Fenomena GALBAY dalam Perspektif Sosiologi.
Dalam pandangan sosiologi, fenomena galbay pinjol bukan sekadar kegagalan individu mengatur keuangan, melainkan mencerminkan adanya masalah sosial yang kompleks dan terstruktur. Pertama, dari perspektif struktural fungsionalisme, kehadiran pinjol seharusnya menjadi pelengkap sistem ekonomi yang bertujuan memenuhi kebutuhan masyarakat yang tidak terlayani oleh bank formal. Akan tetapi, ketika sistem ini tidak berjalan sesuai fungsinya, justru menimbulkan disfungsi sosial---yaitu kegagalan sistem dalam menjaga stabilitas sosial dan kesejahteraan masyarakat. Pinjol malah memperbesar kesenjangan dan menciptakan ketidakstabilan melalui utang konsumtif.
Galbay menunjukkan adanya relasi kuasa yang timpang antara pemilik modal (perusahaan pinjol) dan masyarakat kelas bawah (peminjam). Pinjol menjadi alat eksploitasi modern: masyarakat dipermudah meminjam, namun terjerat dalam bunga tinggi yang sulit dibayar. Ketimpangan ekonomi ini dieksploitasi secara digital, di mana peminjam yang rentan secara ekonomi dimanfaatkan untuk menghasilkan keuntungan bagi pihak yang memiliki kendali atas sistem keuangan digital. Inilah bentuk kapitalisme digital yang memperkuat dominasi kelas atas terhadap kelas bawah.

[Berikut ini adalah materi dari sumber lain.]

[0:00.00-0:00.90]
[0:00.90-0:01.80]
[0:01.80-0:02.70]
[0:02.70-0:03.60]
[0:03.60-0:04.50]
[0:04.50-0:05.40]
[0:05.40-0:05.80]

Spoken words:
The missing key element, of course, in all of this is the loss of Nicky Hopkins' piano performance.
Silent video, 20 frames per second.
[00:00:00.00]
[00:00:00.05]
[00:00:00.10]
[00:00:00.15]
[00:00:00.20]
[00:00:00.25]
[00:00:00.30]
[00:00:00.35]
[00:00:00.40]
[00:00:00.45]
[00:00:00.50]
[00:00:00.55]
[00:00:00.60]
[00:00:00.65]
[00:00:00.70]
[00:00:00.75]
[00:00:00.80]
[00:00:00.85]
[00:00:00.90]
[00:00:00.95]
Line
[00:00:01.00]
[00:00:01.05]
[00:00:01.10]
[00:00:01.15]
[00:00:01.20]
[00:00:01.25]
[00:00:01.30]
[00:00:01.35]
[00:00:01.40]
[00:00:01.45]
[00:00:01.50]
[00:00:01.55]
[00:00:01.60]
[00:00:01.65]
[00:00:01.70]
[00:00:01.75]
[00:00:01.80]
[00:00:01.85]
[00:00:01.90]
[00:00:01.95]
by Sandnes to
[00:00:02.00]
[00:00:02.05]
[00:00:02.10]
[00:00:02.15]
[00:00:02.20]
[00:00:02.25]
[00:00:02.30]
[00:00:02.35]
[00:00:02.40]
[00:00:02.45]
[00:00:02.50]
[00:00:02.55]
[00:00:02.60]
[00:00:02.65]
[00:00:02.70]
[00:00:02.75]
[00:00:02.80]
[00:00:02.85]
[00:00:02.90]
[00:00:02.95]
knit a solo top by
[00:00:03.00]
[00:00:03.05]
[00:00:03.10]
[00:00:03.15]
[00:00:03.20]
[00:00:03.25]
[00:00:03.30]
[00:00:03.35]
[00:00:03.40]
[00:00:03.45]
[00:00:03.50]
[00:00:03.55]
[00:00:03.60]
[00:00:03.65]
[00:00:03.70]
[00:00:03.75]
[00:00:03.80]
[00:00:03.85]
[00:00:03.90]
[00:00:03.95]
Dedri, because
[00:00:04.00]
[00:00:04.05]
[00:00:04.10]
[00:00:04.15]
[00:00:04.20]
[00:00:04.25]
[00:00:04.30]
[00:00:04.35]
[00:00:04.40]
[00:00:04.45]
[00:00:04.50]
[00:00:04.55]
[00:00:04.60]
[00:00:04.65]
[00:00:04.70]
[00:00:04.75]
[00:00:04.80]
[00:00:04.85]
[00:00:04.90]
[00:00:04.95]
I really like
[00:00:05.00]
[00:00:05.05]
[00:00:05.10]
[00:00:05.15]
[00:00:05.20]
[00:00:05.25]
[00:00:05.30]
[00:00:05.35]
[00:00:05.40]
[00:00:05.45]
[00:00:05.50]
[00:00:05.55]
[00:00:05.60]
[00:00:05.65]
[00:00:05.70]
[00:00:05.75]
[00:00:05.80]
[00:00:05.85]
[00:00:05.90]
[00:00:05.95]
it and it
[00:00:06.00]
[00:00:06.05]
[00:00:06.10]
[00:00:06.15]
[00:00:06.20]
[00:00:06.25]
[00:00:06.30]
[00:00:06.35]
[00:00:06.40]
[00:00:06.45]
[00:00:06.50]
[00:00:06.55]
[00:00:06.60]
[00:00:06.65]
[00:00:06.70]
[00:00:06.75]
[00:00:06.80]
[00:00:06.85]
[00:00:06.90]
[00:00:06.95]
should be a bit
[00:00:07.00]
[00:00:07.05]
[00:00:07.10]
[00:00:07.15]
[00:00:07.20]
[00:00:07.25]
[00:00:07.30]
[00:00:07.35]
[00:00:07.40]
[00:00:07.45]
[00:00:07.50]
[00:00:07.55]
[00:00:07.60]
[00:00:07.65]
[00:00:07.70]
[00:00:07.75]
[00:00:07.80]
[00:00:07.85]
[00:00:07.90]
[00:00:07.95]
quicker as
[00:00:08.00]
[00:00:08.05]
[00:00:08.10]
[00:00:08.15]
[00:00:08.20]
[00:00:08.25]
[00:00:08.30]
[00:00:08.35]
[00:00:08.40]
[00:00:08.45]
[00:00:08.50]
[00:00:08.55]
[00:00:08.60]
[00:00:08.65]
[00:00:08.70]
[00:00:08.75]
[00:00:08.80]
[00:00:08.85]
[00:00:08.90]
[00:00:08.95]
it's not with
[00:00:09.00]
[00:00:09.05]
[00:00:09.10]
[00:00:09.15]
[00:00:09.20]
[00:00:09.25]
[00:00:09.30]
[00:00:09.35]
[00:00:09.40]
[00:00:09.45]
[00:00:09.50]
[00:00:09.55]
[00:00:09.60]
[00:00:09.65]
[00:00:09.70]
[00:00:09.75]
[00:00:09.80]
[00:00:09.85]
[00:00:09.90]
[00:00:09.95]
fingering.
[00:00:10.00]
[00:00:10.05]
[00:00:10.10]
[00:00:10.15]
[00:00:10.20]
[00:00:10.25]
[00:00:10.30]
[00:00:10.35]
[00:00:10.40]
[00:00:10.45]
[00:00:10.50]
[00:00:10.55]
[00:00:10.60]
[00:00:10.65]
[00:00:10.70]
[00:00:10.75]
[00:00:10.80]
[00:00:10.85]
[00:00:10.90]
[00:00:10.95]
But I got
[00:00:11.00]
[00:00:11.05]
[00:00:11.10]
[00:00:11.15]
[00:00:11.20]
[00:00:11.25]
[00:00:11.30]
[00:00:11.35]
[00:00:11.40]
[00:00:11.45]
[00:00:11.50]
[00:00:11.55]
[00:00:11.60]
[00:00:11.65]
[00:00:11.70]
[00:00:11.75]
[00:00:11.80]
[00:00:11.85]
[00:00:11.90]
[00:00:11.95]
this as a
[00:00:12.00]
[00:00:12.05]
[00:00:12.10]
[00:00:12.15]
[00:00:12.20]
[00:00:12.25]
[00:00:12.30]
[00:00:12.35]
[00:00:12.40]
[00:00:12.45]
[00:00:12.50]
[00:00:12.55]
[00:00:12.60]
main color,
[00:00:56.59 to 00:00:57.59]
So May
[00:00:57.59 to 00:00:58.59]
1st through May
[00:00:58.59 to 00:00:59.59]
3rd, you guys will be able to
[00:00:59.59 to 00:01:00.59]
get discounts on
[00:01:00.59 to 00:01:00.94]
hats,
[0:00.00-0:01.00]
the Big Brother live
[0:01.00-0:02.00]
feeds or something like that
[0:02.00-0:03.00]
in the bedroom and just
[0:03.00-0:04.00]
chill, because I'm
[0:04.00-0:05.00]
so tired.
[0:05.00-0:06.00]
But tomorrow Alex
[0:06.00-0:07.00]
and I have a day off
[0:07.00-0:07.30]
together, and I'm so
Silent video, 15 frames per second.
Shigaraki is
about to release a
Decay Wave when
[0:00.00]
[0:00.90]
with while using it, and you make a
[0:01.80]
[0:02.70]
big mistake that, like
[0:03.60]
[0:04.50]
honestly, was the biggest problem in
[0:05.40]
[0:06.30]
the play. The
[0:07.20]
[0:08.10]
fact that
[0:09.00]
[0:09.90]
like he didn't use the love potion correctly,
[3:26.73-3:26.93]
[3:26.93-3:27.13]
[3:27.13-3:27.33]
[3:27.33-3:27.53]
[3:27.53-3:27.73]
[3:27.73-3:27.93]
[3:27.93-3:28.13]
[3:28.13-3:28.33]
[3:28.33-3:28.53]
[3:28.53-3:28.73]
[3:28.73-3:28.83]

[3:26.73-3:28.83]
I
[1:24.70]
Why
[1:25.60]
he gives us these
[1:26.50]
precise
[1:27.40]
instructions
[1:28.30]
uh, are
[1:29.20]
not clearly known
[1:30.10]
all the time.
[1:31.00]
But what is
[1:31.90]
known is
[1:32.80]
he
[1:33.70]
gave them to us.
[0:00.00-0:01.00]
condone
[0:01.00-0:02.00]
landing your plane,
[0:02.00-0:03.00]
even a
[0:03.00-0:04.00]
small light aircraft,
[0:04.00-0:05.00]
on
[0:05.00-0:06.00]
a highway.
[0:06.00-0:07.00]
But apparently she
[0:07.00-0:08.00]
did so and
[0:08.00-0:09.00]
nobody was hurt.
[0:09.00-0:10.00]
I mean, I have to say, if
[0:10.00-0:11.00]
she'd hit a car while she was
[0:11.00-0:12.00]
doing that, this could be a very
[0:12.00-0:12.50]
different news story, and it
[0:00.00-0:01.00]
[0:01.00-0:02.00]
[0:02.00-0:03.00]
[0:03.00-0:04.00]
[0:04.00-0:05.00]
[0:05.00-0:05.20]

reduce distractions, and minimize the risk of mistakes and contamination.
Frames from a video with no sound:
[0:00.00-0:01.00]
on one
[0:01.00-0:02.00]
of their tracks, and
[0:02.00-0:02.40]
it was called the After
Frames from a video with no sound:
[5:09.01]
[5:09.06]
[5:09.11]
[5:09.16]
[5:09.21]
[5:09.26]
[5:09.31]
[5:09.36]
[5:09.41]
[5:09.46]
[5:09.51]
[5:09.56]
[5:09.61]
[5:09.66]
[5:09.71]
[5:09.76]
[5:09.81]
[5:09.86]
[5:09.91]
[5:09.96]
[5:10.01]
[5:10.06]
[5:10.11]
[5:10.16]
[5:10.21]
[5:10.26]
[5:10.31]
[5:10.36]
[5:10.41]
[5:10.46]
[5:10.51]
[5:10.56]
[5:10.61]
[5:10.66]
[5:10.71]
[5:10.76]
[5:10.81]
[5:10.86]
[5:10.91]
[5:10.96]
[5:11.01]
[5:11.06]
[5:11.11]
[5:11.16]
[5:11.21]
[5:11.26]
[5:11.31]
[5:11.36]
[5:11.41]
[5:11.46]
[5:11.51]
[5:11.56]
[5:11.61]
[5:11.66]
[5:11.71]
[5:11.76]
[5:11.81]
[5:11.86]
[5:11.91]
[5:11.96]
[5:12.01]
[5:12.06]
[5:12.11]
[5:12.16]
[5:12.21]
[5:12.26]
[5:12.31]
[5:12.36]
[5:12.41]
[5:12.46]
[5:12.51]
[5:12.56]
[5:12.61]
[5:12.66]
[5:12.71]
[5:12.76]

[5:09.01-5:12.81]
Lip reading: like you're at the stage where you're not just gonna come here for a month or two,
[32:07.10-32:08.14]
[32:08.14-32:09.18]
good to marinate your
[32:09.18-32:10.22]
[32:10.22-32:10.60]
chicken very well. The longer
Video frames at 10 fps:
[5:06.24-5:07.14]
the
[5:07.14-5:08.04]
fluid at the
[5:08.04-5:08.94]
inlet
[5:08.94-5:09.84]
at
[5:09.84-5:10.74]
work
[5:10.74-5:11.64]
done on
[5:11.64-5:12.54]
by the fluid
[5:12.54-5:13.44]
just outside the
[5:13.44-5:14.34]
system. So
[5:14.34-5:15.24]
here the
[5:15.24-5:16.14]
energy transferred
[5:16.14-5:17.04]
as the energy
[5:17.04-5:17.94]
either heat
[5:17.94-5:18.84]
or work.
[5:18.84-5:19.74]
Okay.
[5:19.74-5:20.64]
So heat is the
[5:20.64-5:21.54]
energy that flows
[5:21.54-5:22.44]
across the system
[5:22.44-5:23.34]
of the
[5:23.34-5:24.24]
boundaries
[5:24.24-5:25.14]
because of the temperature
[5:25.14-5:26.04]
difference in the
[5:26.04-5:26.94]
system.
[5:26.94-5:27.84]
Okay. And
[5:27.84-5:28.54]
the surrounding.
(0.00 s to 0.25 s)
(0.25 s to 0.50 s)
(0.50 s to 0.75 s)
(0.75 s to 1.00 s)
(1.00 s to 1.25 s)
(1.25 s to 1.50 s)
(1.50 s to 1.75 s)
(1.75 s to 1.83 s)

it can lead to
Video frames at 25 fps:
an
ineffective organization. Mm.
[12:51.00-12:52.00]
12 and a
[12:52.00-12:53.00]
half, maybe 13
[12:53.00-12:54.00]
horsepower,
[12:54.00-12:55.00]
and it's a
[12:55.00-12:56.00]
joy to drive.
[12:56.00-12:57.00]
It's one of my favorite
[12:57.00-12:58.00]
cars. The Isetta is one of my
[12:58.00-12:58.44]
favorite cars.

Galbay menimbulkan label sosial dan stigma baru. Seseorang yang gagal bayar dianggap tidak bertanggung jawab, tidak memiliki kontrol diri, atau tidak pantas dipercaya. Hal ini berpengaruh pada identitas sosial individu yang mulai dipandang negatif oleh lingkungan sekitarnya. Bahkan, ketika data pribadi disebarkan oleh pihak pinjol kepada kontak keluarga atau rekan kerja, identitas sosial yang rusak itu bisa menyebabkan isolasi sosial, kehilangan pekerjaan, bahkan tekanan mental berat.